Story
Development
Stories that are vague or unclear lead to lost development time or incorrect deliverables. Ideal user stories are clear about the user audience, the action, and the purpose of the feature.
As an Analyst, when viewing the home page dashboard, entries should be listed in the date of descending order so that I can see the most recent entries first.
Sorting is not
in the correct order.
Discussion, comments, and - more importantly - decisions are communicated inside of the project management system so engineers and managers understand what is being done and why.
Stories are “pointed” out by level of challenge/difficulty by the team in the planning meeting. Stories that have a higher number of points are likely complex and should be broken into multiple smaller stories.
Bugs do not receive points because we are fixing something that was never working as intended. Stories that change existing functionality because a Product Manager was not clear or because we “changed our mind” receive points, because the developer successfully did what they were told. We are “spending additional points” because we made a change.
When stories are completed and approved by the team the team is awarded points towards their velocity.
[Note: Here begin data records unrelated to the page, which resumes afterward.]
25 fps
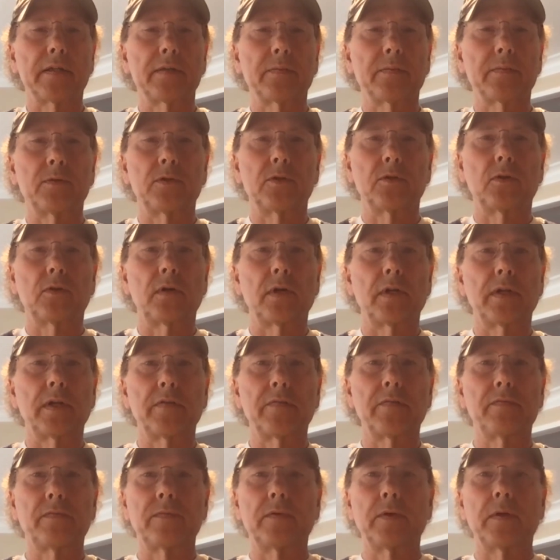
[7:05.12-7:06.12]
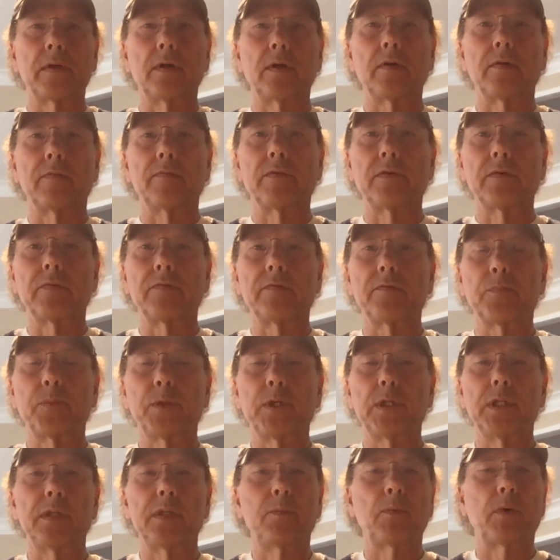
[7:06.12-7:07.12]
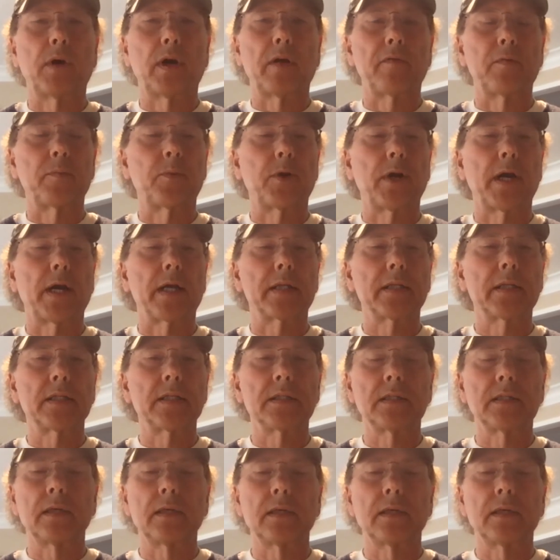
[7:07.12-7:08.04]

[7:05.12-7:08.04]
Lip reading: majority of, you know, of PT private practice.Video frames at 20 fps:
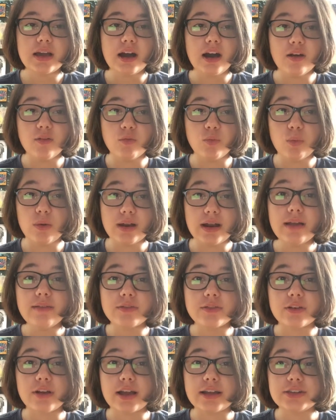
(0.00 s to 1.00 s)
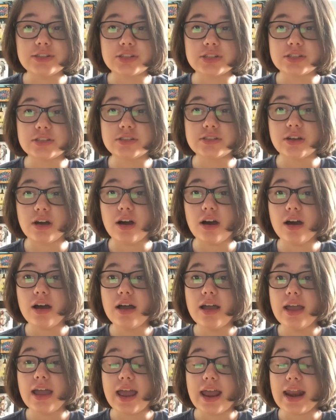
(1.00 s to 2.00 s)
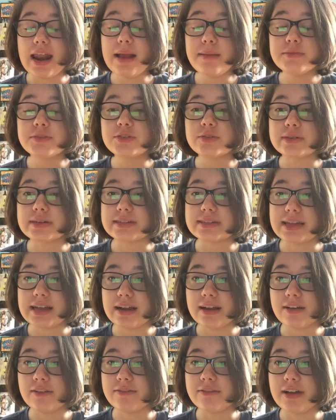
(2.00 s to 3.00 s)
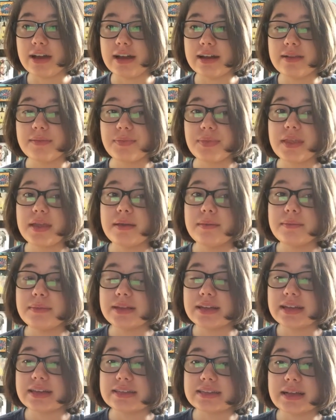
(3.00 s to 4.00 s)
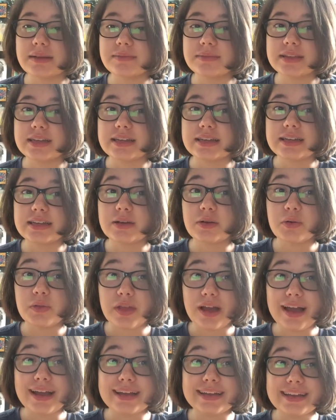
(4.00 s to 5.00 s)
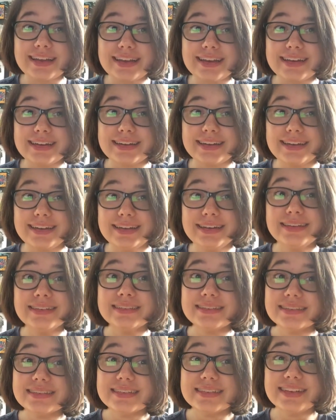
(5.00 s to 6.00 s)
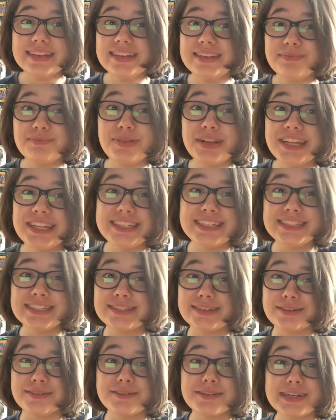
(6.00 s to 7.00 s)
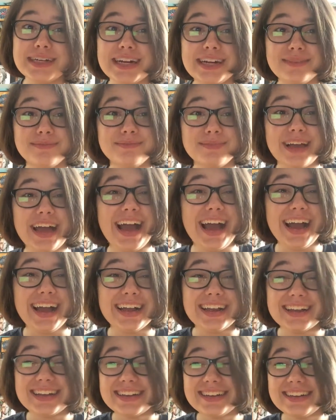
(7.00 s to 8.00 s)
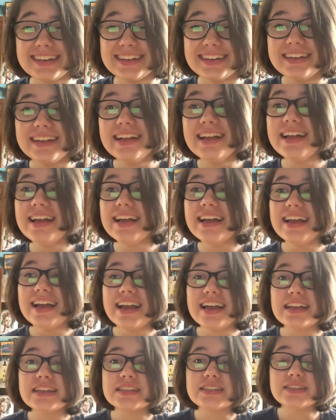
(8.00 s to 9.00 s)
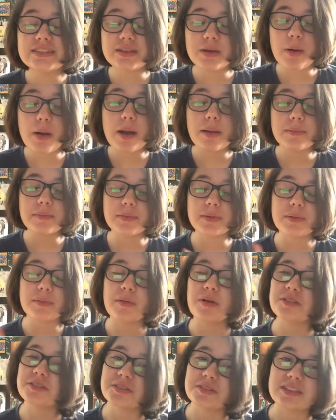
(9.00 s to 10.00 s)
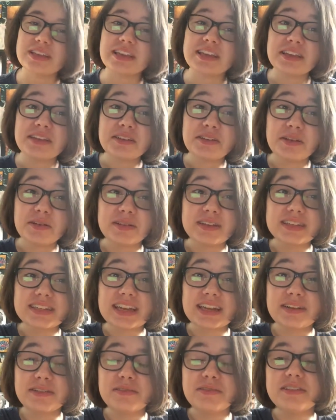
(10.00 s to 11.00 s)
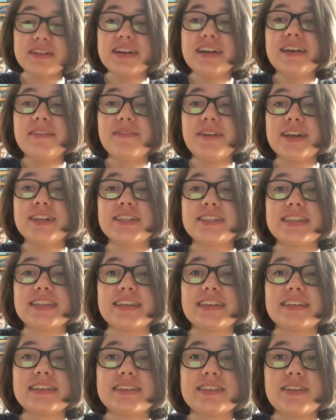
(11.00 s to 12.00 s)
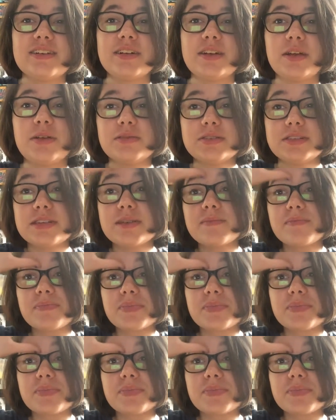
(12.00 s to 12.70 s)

of whatever I just saw, and I'm sort of terrified, because I'm like, that kid, please don't come back. And so but I'm also thinking, yo, that's kind of cool. I just, like, saw a ghost.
If a developer completes an item and it goes unreviewed, no points are awarded until it is approved.
It is critical that any developer actively contributing code to a product associates their pull requests with a feature or bug story. If one does not exist, it must be created. Most integration workflows are set up to not allow a developer to deploy without their PRs being associated with a story. This ensures every person involved in a product understands what is being contributed and what effect it should have on the product.